--- TASK INPUTS Enclosed Below ---
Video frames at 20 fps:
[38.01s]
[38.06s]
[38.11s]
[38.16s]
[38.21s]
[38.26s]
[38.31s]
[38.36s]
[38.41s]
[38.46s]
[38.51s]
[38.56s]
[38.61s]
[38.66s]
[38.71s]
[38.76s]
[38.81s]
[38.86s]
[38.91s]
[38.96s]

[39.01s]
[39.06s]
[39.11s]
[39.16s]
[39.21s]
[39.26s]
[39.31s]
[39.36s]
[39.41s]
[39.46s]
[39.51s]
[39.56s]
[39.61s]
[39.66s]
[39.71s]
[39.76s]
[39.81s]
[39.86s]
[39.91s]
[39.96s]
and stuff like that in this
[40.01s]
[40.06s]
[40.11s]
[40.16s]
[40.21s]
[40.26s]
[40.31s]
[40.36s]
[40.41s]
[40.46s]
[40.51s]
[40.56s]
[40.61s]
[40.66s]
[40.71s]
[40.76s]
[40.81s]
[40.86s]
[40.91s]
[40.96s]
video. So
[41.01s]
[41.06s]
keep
--- End of Enclosed TASK INPUTS ---
ACTIVITY » Write the whole listing out again. Keep every line exactly as it is.

ANSWER SECTION »
Video frames at 20 fps:
[38.01s]
[38.06s]
[38.11s]
[38.16s]
[38.21s]
[38.26s]
[38.31s]
[38.36s]
[38.41s]
[38.46s]
[38.51s]
[38.56s]
[38.61s]
[38.66s]
[38.71s]
[38.76s]
[38.81s]
[38.86s]
[38.91s]
[38.96s]

[39.01s]
[39.06s]
[39.11s]
[39.16s]
[39.21s]
[39.26s]
[39.31s]
[39.36s]
[39.41s]
[39.46s]
[39.51s]
[39.56s]
[39.61s]
[39.66s]
[39.71s]
[39.76s]
[39.81s]
[39.86s]
[39.91s]
[39.96s]
and stuff like that in this
[40.01s]
[40.06s]
[40.11s]
[40.16s]
[40.21s]
[40.26s]
[40.31s]
[40.36s]
[40.41s]
[40.46s]
[40.51s]
[40.56s]
[40.61s]
[40.66s]
[40.71s]
[40.76s]
[40.81s]
[40.86s]
[40.91s]
[40.96s]
video. So
[41.01s]
[41.06s]
keep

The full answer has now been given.